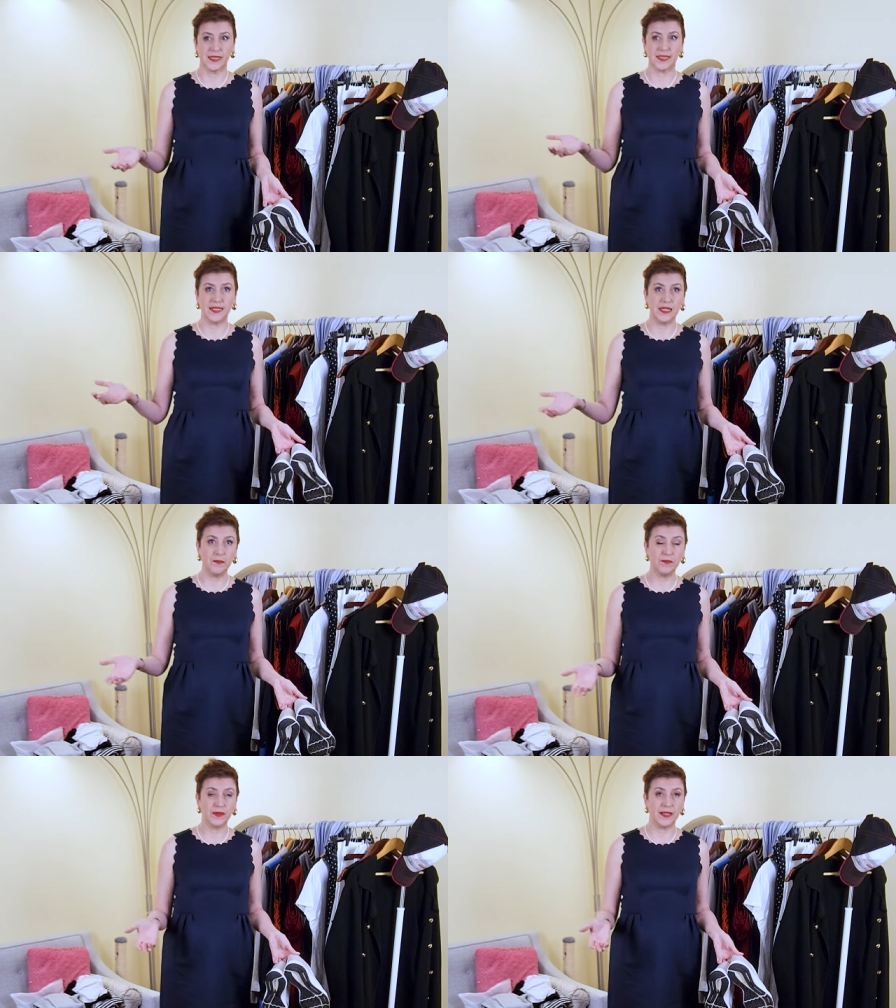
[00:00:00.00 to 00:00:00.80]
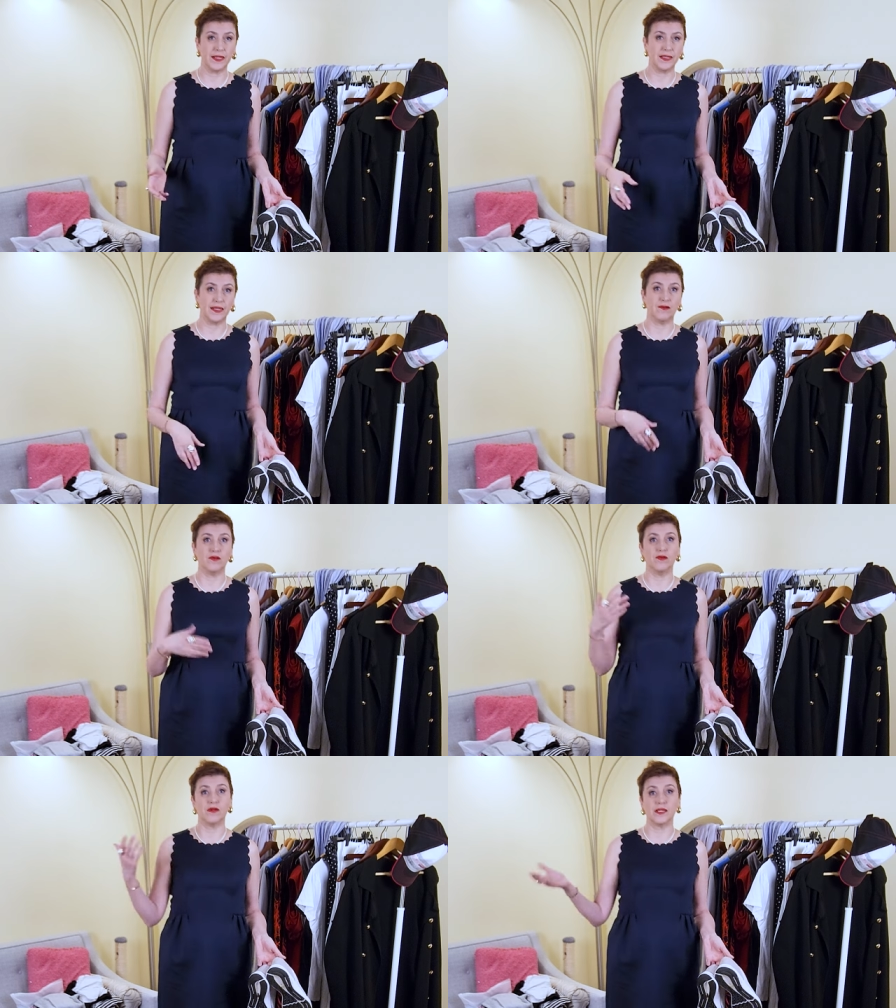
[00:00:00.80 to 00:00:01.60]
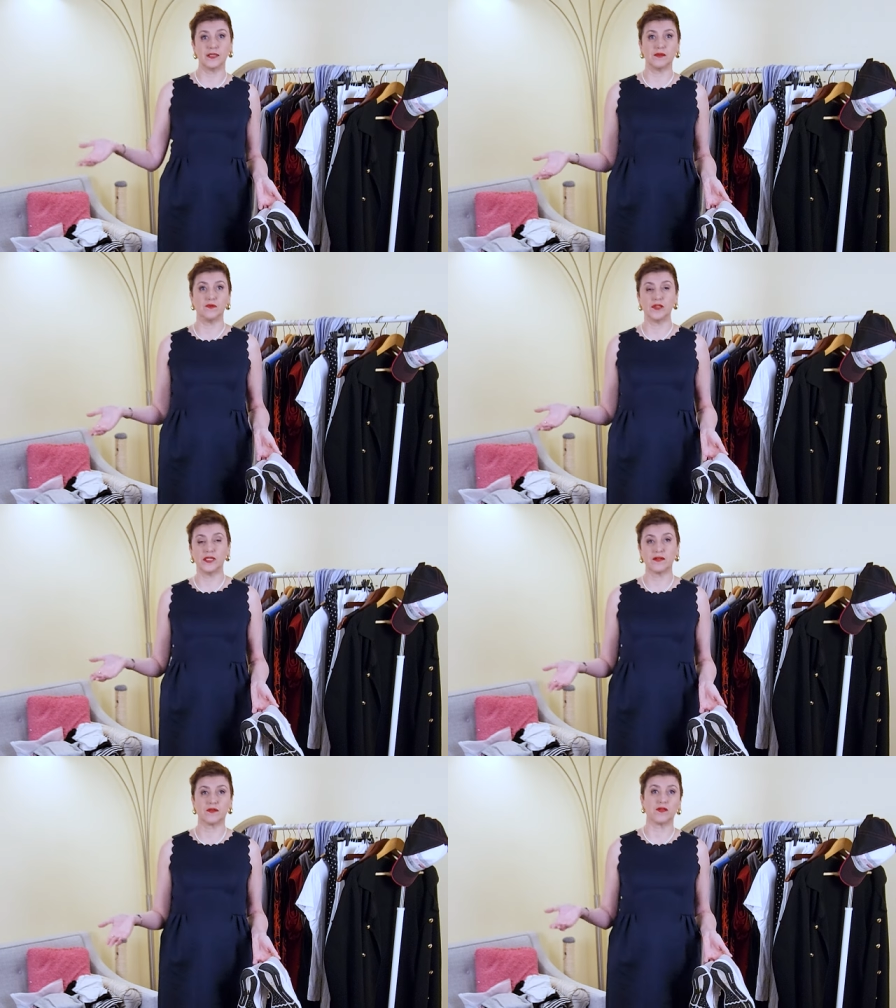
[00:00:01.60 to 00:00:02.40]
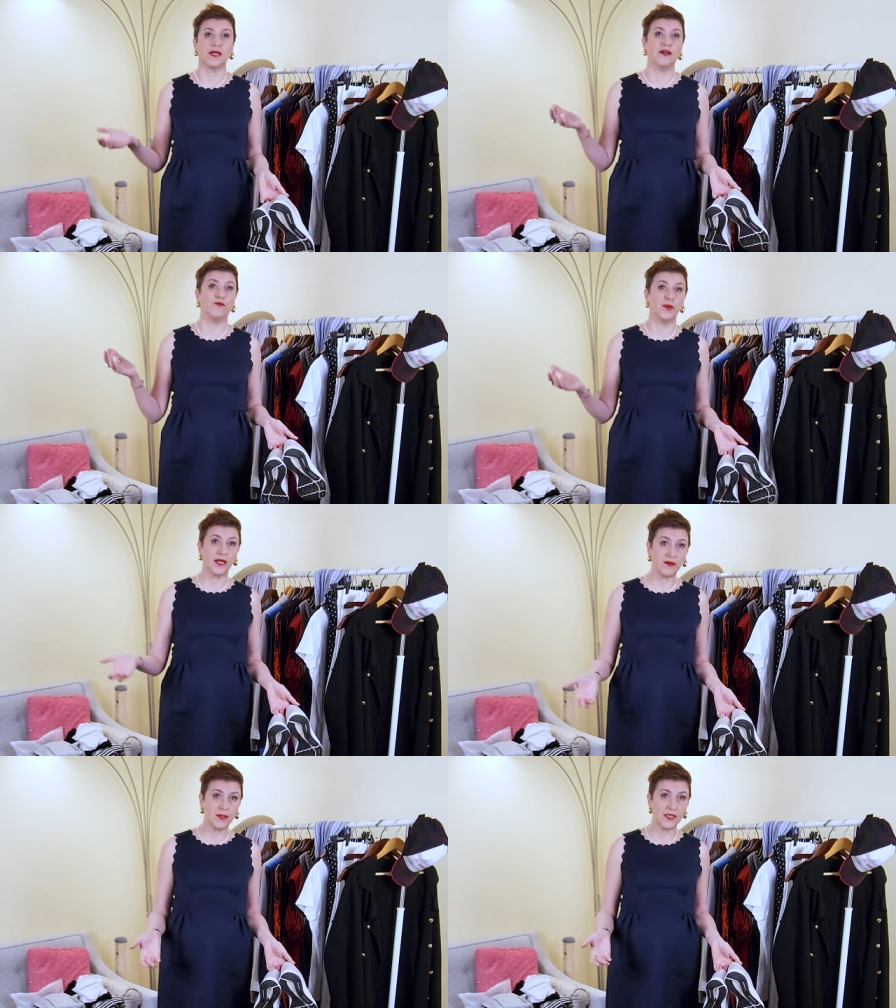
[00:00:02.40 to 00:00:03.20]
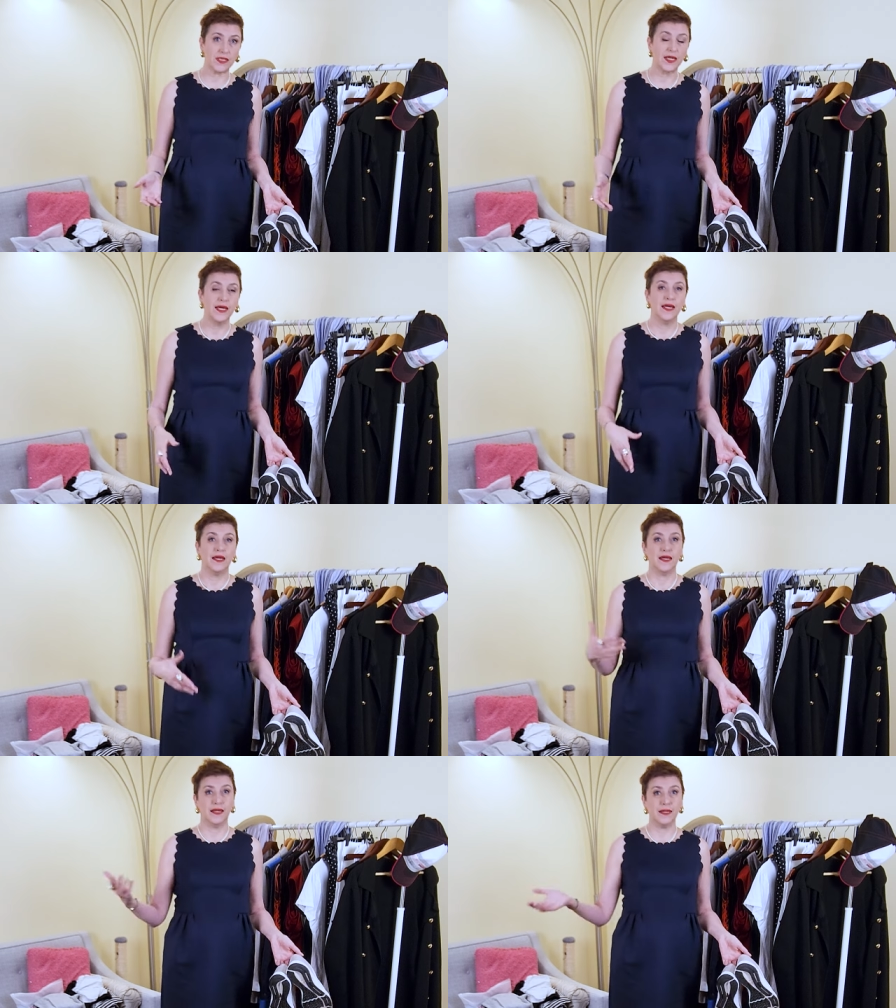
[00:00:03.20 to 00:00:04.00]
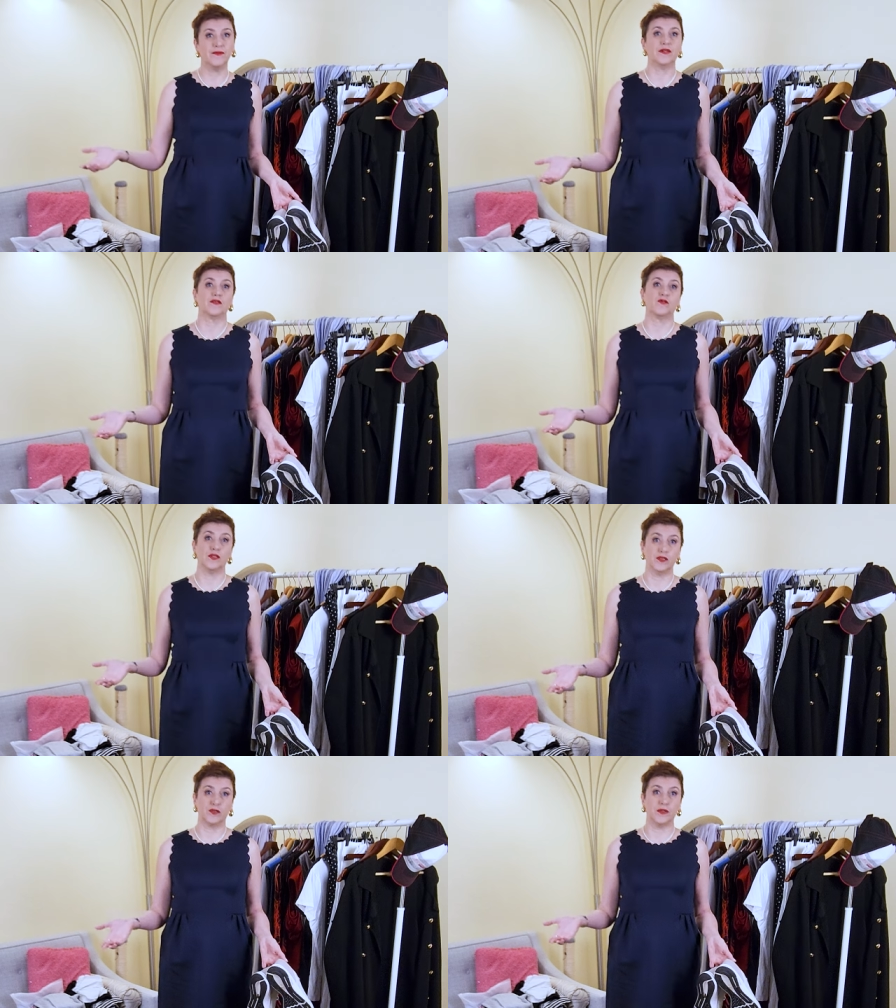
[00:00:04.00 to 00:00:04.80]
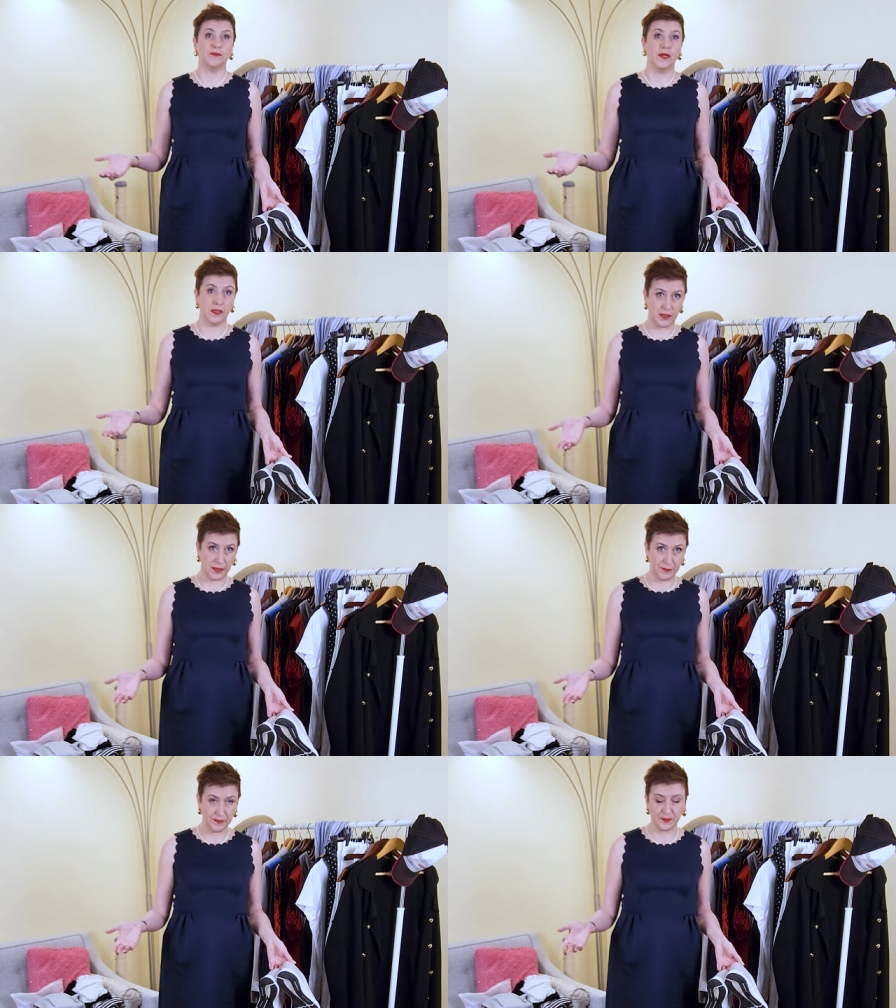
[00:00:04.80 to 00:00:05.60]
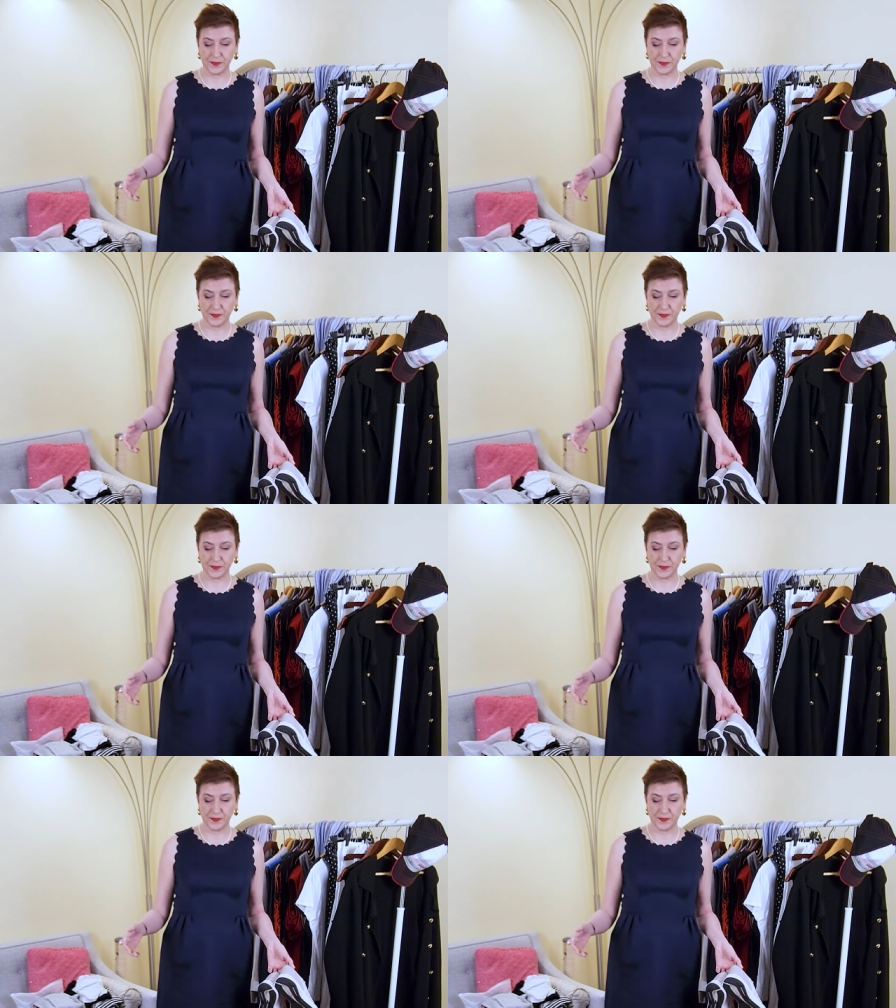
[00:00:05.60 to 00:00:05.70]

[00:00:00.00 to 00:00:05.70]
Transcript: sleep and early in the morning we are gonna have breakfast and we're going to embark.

* * *

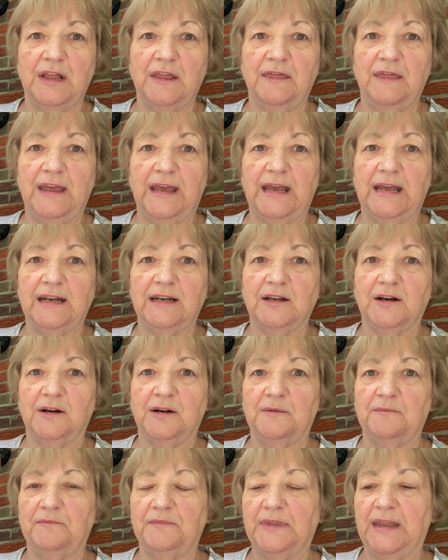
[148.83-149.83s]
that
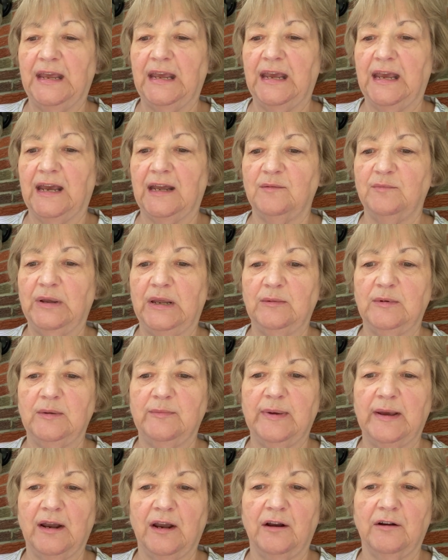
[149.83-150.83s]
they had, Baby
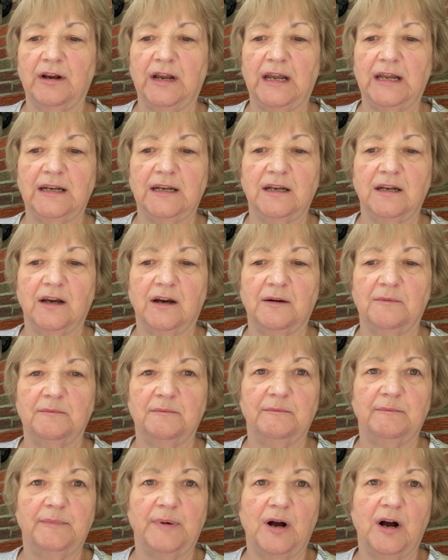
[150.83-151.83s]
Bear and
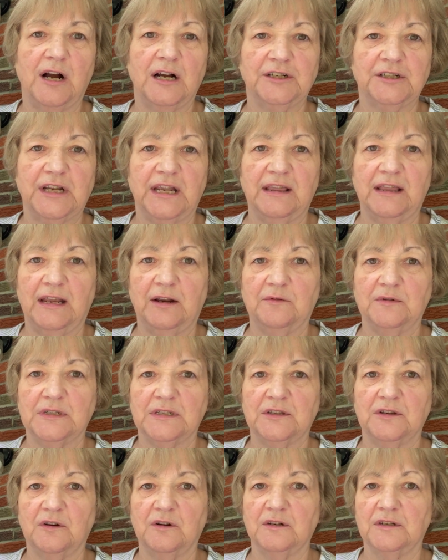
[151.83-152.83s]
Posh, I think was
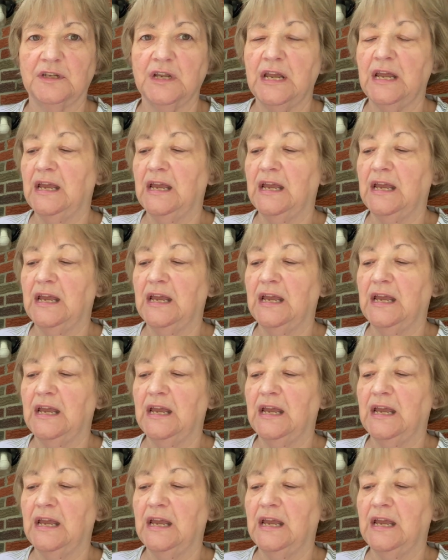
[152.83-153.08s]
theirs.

▸ What the exercise asks:
Out of the records above, set down only the lines from the one that contains "[00:00:01.60 to 00:00:02.40]" through the one that contains "Transcript: sleep and", unchanged and without the pictures.

▸ Exercise answer:
[00:00:01.60 to 00:00:02.40]
[00:00:02.40 to 00:00:03.20]
[00:00:03.20 to 00:00:04.00]
[00:00:04.00 to 00:00:04.80]
[00:00:04.80 to 00:00:05.60]
[00:00:05.60 to 00:00:05.70]

[00:00:00.00 to 00:00:05.70]
Transcript: sleep and early in the morning we are gonna have breakfast and we're going to embark.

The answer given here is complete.